Esto no es una guerra de pasteles como el enfrentamiento Burchill-Paglia. Potter está furioso porque su última ofrenda, Lipstick on Your Collar, fue descuartizada en los periódicos por indecente y, para los no iniciados, Murdoch es un símbolo viviente del periodismo. No sé si Murdoch ha oído hablar de Potter. Tampoco sé si Potter conoce personalmente a Murdoch, así que ha desatado toda su furia sin una visión clara del blanco. Me desconcierta que Murdoch provoque tanto odio. Viene de la nobleza rural australiana. Su padre, sir Keith, era un protegido de Harmsworth, que figura en el estimulante libro de Tom Clark, My Northcliffe Diary. Construyó un imperio periodístico desde abajo, aunque nunca monopolizó el capital. La madre de Murdoch es Dame y es una antípoda de lady Bracknell. Él recibió la educación habitual entre los jóvenes australianos de su clase y, como muchos de ellos, concurrió a Oxford para un pulido final. Considerando que ha pasado toda su vida en los medios, ha salido bastante ileso, y es cortés, moderado, ameno y bien informado; sabe escuchar y no es excesivamente tozudo, teniendo en cuenta que es australiano, y es un placer tenerlo en casa. No sé si diría lo mismo de Potter, que parece una de esas personas que uno mantendría a distancia. Sin embargo, si se enfrentara con el amable e inofensivo Murdoch, sospecho que no sabría cómo proceder.
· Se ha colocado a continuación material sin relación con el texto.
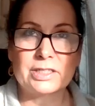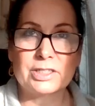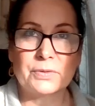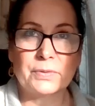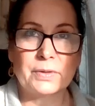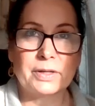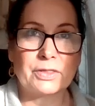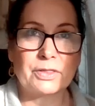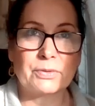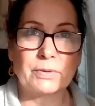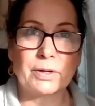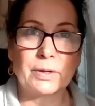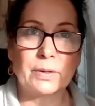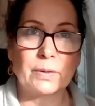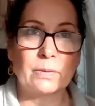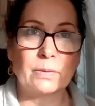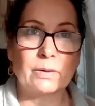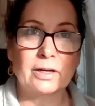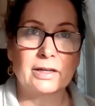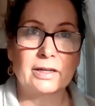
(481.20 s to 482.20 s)
could do it
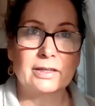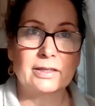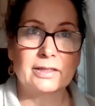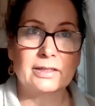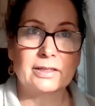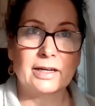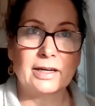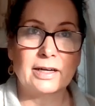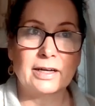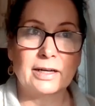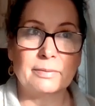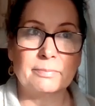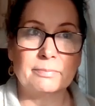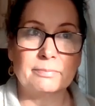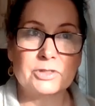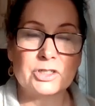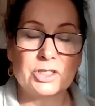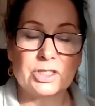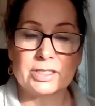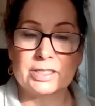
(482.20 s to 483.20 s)
through
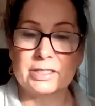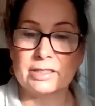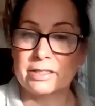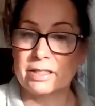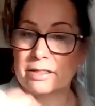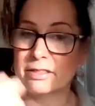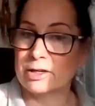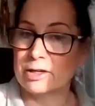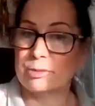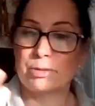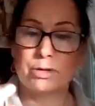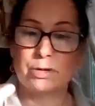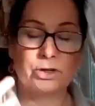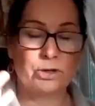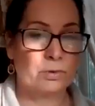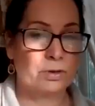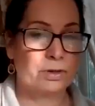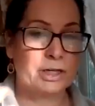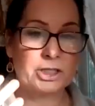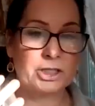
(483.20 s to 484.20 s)
just the
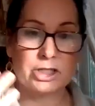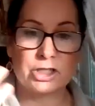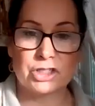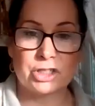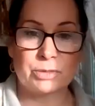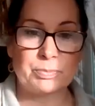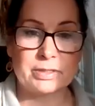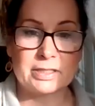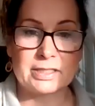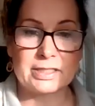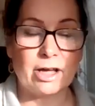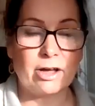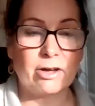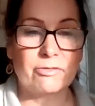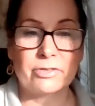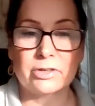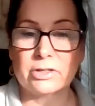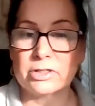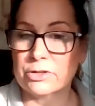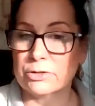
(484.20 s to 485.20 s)
therapeutic relationship
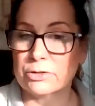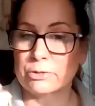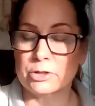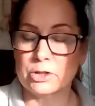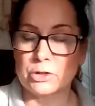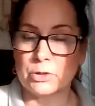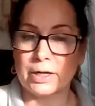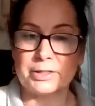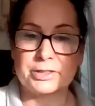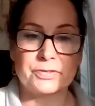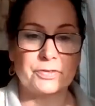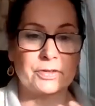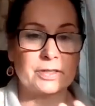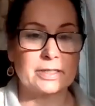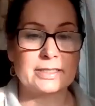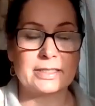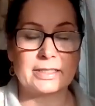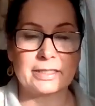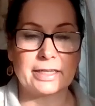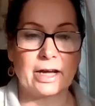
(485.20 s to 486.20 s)
itself, through
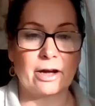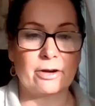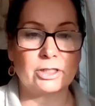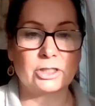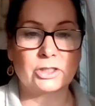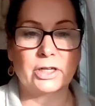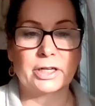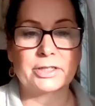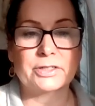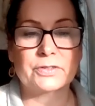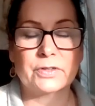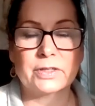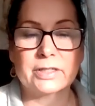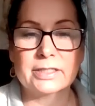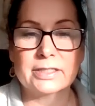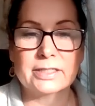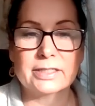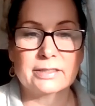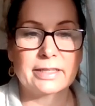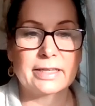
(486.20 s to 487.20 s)
transference and
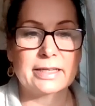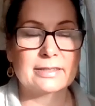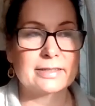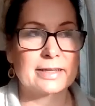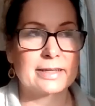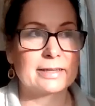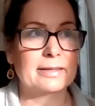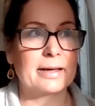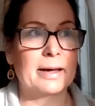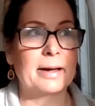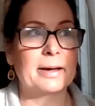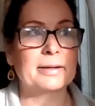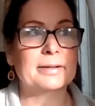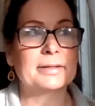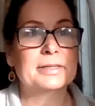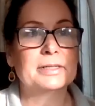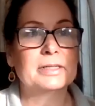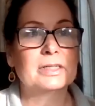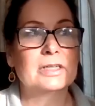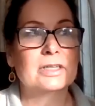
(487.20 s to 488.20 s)
countertransference, things like that.
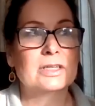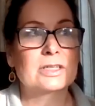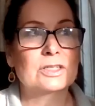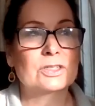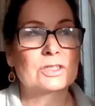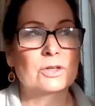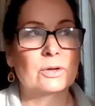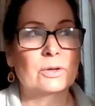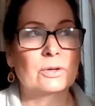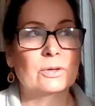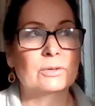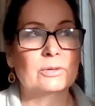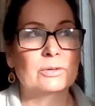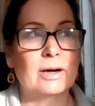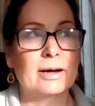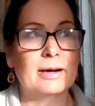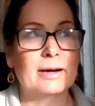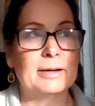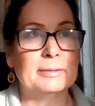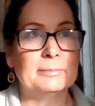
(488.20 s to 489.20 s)
So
Una personificación simbólica mucho más convincente del capitalismo de los medios habría sido el jefe de Potter en el canal 4, el guarnecido y efusivo Michael Grade, cuyos rasgos mofletudos se pueden ver, como los de su tío Lew, en el extremo de un puro colosal. Pero Grade, siendo un patrono de las clases cultas, está exento de toda crítica.

En realidad, estas grescas son complejas pantomimas que se libran en público, pero responden a reglas ocultas y alianzas secretas, con objetivos borrosos que la gente común desconoce pero son transparentes para los iniciados. En los viejos tiempos, los historiadores distinguían entre el país real y el país político, siendo el segundo la clase dominante que determinaba las cosas a menos que el pueblo se alzara en furia irresistible. Ahora tenemos una tercera fuerza, el país de los medios, los pocos miles de hombres y mujeres que fijan el orden del día en ambas márgenes del Atlántico. A veces hablan de cosas importantes. En general se limitan a arrojar pasteles. Quizá sea un pueril derroche de buena natilla verbal, pero no está en juego nada importante, nadie saldrá lastimado, y el país real, como mi nieto y yo, nos recostamos para disfrutar de la diversión.